In 2005, while taking an executive MBA course at Columbia University, Marc won a start-up business plan competition with his idea for Hill Country-style barbecue.

“I had an image in my mind growing up and it was my inspiration,” he said. Marc can riff for hours on barbecue, addressing the difference between pulled pork cooked South Carolina-style (mustard-based sauce) and North Carolina (vinegar-based).

Even before the Columbia competition, he had begun conversations with potential investors. He networked through the friends he knew from Penn, from Columbia and from businesses where he had worked. His dad helped some. His mother came up with the name, Hill Country.

By 2006, Marc had raised about $2.5 million from about 30 investors. It wasn’t enough, and Marc took out a $1 million loan to finish the job.

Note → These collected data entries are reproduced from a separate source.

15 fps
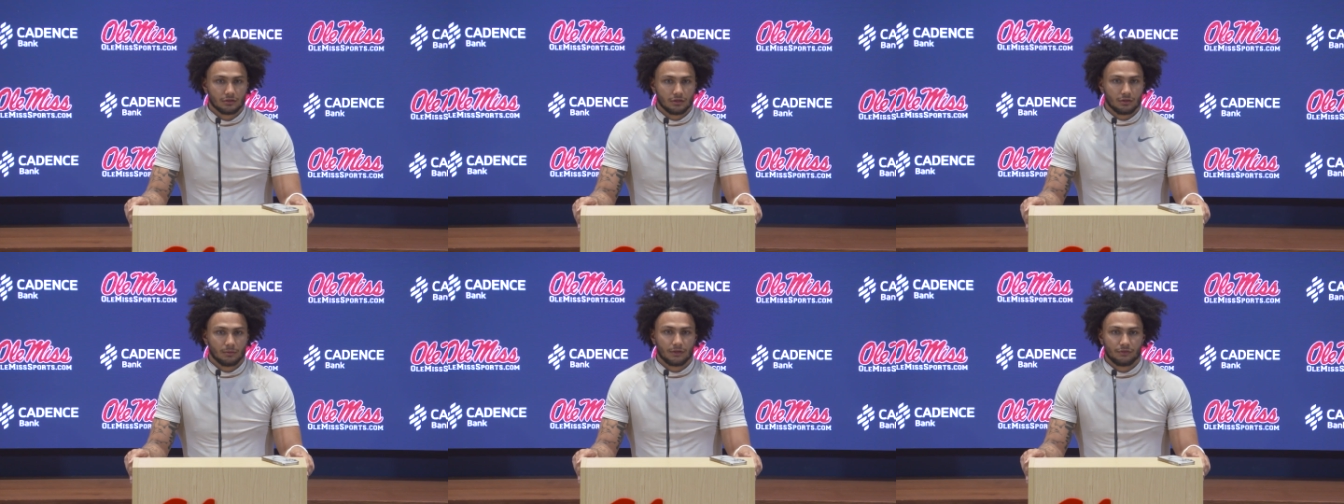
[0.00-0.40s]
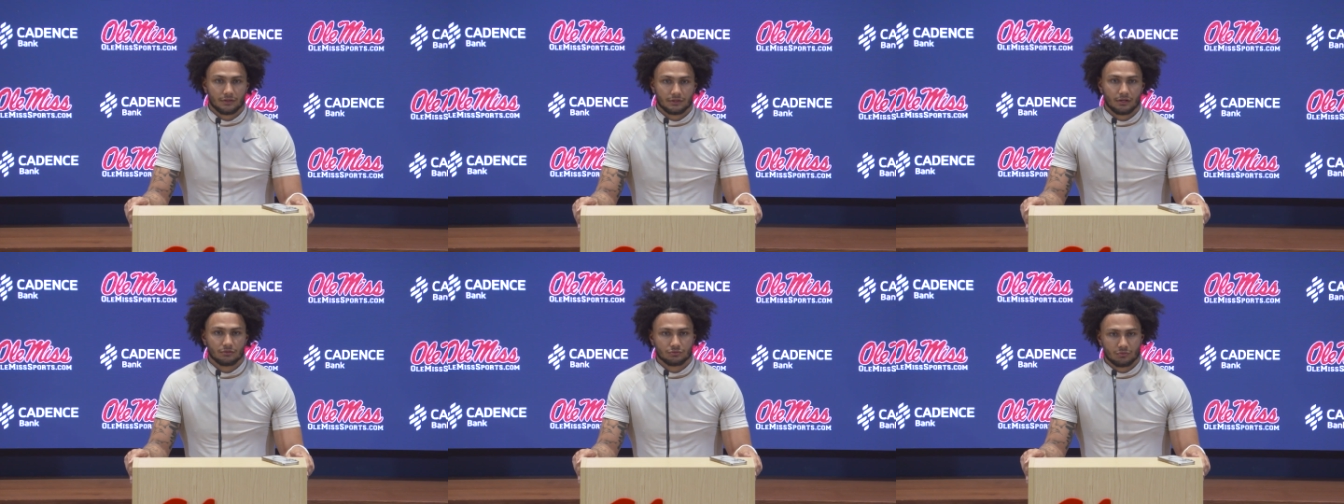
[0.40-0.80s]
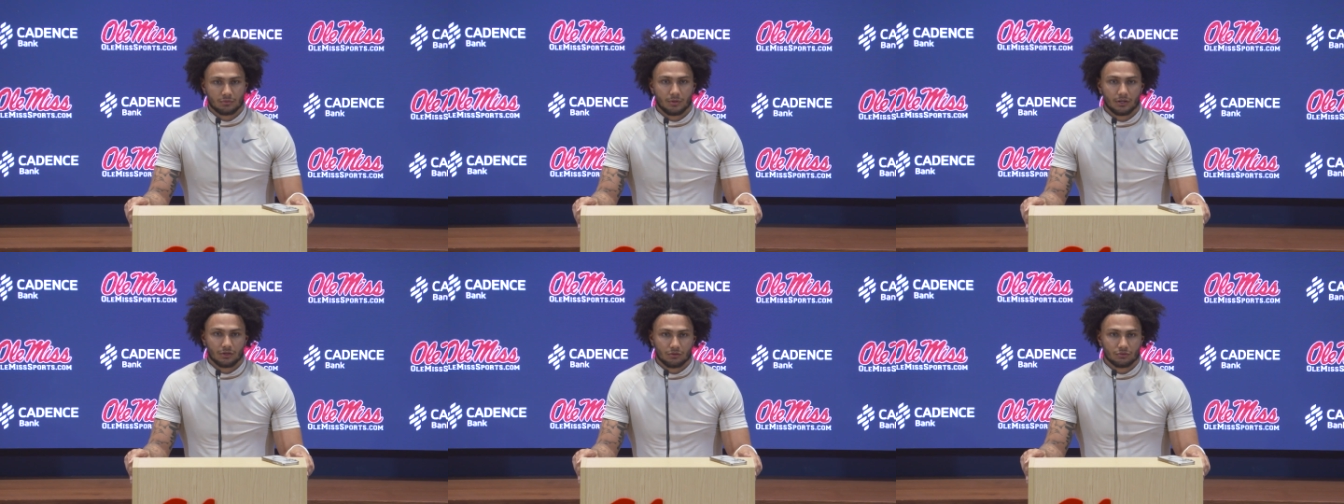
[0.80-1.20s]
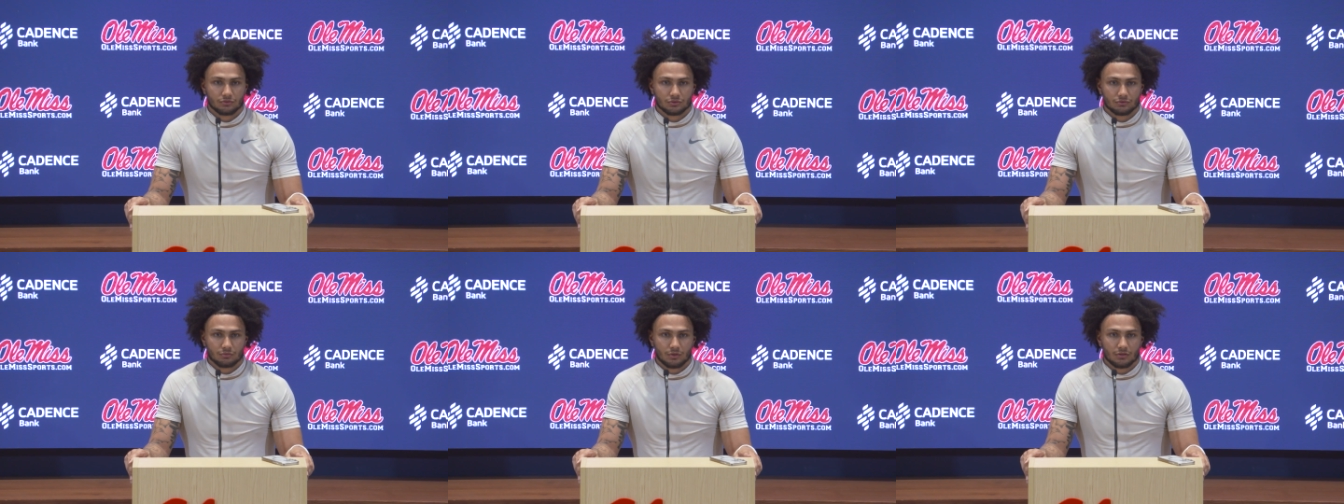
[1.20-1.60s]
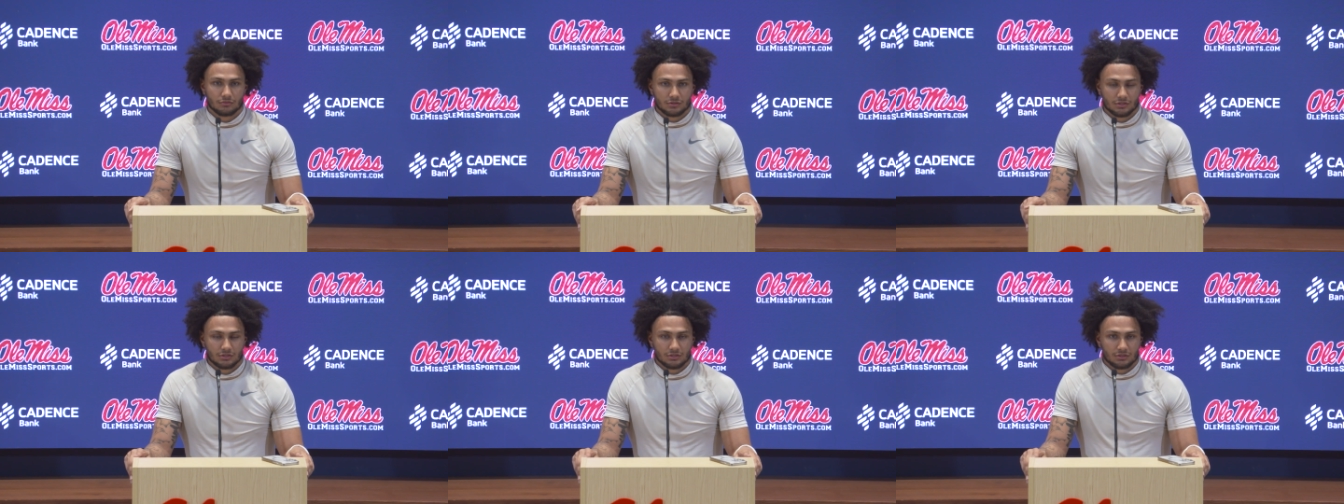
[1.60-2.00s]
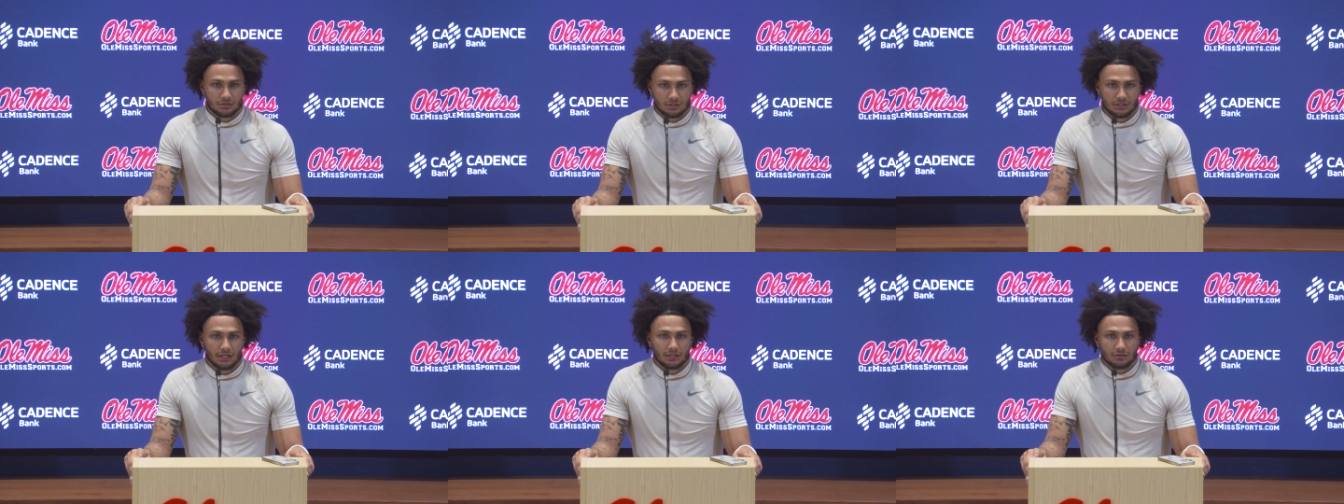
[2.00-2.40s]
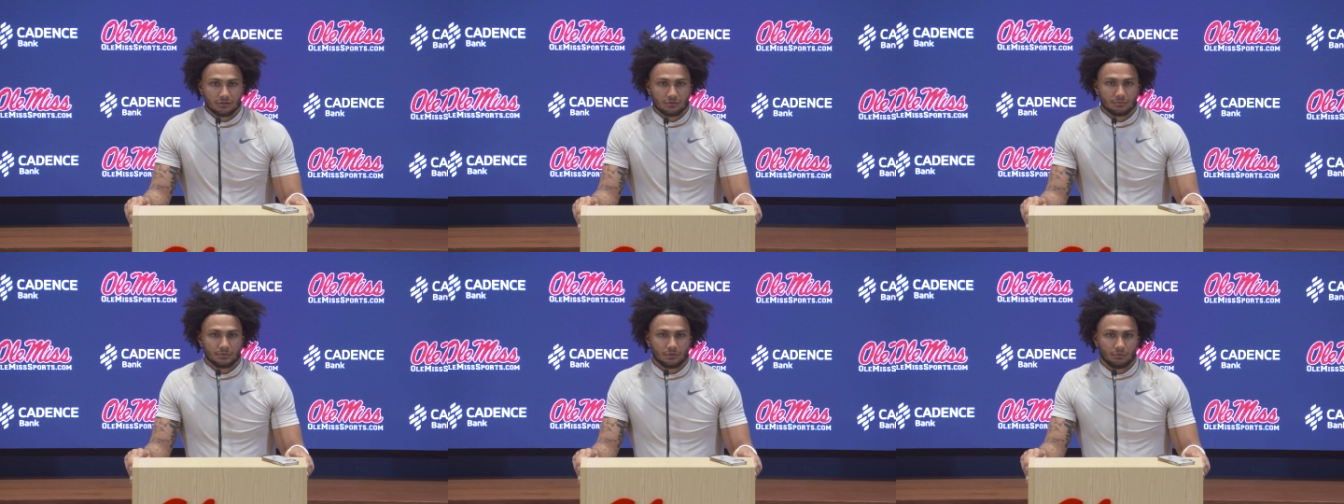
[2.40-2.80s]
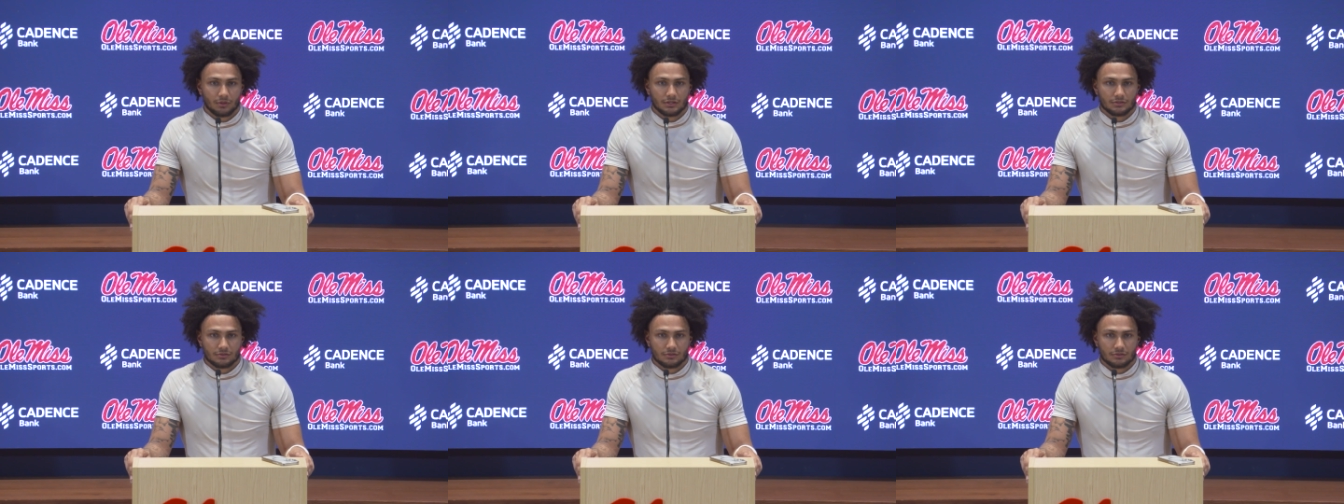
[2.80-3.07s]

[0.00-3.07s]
Um, I think that was one of my goals as well is just to gain a little bit of weight.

“Being undercapitalized was my biggest mistake,” he said.

He and wife Kristen, a business coach, stayed up nights brainstorming ways to build the business. He immersed himself in detail, finding barbecue chefs and a pit master. He found a source to truck in Texas “post” oak wood for its smoke. He cut a deal with Kreuz to use its sausage. He scoured Texas antique shows for memorabilia and artifacts to lend the ring of authenticity to the restaurants. He emptied Glosserman family scrapbooks onto the walls. He even brought in Texas Blue Bell ice cream and Big Red soda.

The first Hill Country opened June 1, 2007, in 11,000 square feet on two floors at West 26th Street in New York.

Within a few months, Hill Country was turning a profit. I estimate all three restaurants together turn a profit of between $2 million and $4 million a year, with some of that disbursed in dividends for each investment group.

The real secret to the profitability is the business model. Unlike many restaurants, Hill Country is not restricted by the number of seats. Hill Country can exploit vehicles like catering and pop-ups and special events to sell the 3,000 pounds of meat it can cook at any one time. The company has partnered with New York distributors to feature Hill Country guest chefs at corporate cafeterias throughout the city, including Hearst Corp., the New York Times and Goldman Sachs.

“He didn’t realize at the time just how good his model could be,” Mike Glosserman said. Now, both Dad and son get it.